### [Description of the task]
The lines from the top of the listing through the one containing "[1.60-1.80s]" are to be retyped exactly, with no other lines.
=== Task input ===
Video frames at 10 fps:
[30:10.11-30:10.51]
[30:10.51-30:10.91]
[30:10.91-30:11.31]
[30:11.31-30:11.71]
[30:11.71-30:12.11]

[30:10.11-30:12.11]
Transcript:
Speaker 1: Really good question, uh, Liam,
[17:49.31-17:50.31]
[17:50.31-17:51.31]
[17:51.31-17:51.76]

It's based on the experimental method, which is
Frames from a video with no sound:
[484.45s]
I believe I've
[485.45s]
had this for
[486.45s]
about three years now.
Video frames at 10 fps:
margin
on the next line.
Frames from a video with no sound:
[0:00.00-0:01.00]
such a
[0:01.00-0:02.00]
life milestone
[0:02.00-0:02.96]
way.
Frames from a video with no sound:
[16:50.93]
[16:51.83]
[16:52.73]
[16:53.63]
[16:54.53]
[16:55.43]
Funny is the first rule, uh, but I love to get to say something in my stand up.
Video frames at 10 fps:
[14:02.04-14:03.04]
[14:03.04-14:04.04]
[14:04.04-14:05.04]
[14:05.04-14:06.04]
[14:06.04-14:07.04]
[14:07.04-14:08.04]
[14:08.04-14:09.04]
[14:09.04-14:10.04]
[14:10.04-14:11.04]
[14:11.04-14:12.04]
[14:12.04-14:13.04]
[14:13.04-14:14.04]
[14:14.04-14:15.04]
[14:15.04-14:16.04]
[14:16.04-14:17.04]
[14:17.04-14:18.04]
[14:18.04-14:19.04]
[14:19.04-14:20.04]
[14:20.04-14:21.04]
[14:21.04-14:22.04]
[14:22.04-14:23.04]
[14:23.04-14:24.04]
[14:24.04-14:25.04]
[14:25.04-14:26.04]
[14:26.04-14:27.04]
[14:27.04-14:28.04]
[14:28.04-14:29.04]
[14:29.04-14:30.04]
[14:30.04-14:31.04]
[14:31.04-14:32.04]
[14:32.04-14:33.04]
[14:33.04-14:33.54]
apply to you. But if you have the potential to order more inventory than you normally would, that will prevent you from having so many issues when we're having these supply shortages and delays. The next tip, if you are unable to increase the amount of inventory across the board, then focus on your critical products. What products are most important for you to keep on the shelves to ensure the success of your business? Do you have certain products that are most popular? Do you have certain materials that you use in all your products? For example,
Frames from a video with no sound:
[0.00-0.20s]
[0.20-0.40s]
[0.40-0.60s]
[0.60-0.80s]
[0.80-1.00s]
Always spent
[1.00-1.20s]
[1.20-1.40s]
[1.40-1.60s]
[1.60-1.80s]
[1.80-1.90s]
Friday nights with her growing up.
===
### [Answer section]
Video frames at 10 fps:
[30:10.11-30:10.51]
[30:10.51-30:10.91]
[30:10.91-30:11.31]
[30:11.31-30:11.71]
[30:11.71-30:12.11]

[30:10.11-30:12.11]
Transcript:
Speaker 1: Really good question, uh, Liam,
[17:49.31-17:50.31]
[17:50.31-17:51.31]
[17:51.31-17:51.76]

It's based on the experimental method, which is
Frames from a video with no sound:
[484.45s]
I believe I've
[485.45s]
had this for
[486.45s]
about three years now.
Video frames at 10 fps:
margin
on the next line.
Frames from a video with no sound:
[0:00.00-0:01.00]
such a
[0:01.00-0:02.00]
life milestone
[0:02.00-0:02.96]
way.
Frames from a video with no sound:
[16:50.93]
[16:51.83]
[16:52.73]
[16:53.63]
[16:54.53]
[16:55.43]
Funny is the first rule, uh, but I love to get to say something in my stand up.
Video frames at 10 fps:
[14:02.04-14:03.04]
[14:03.04-14:04.04]
[14:04.04-14:05.04]
[14:05.04-14:06.04]
[14:06.04-14:07.04]
[14:07.04-14:08.04]
[14:08.04-14:09.04]
[14:09.04-14:10.04]
[14:10.04-14:11.04]
[14:11.04-14:12.04]
[14:12.04-14:13.04]
[14:13.04-14:14.04]
[14:14.04-14:15.04]
[14:15.04-14:16.04]
[14:16.04-14:17.04]
[14:17.04-14:18.04]
[14:18.04-14:19.04]
[14:19.04-14:20.04]
[14:20.04-14:21.04]
[14:21.04-14:22.04]
[14:22.04-14:23.04]
[14:23.04-14:24.04]
[14:24.04-14:25.04]
[14:25.04-14:26.04]
[14:26.04-14:27.04]
[14:27.04-14:28.04]
[14:28.04-14:29.04]
[14:29.04-14:30.04]
[14:30.04-14:31.04]
[14:31.04-14:32.04]
[14:32.04-14:33.04]
[14:33.04-14:33.54]
apply to you. But if you have the potential to order more inventory than you normally would, that will prevent you from having so many issues when we're having these supply shortages and delays. The next tip, if you are unable to increase the amount of inventory across the board, then focus on your critical products. What products are most important for you to keep on the shelves to ensure the success of your business? Do you have certain products that are most popular? Do you have certain materials that you use in all your products? For example,
Frames from a video with no sound:
[0.00-0.20s]
[0.20-0.40s]
[0.40-0.60s]
[0.60-0.80s]
[0.80-1.00s]
Always spent
[1.00-1.20s]
[1.20-1.40s]
[1.40-1.60s]
[1.60-1.80s]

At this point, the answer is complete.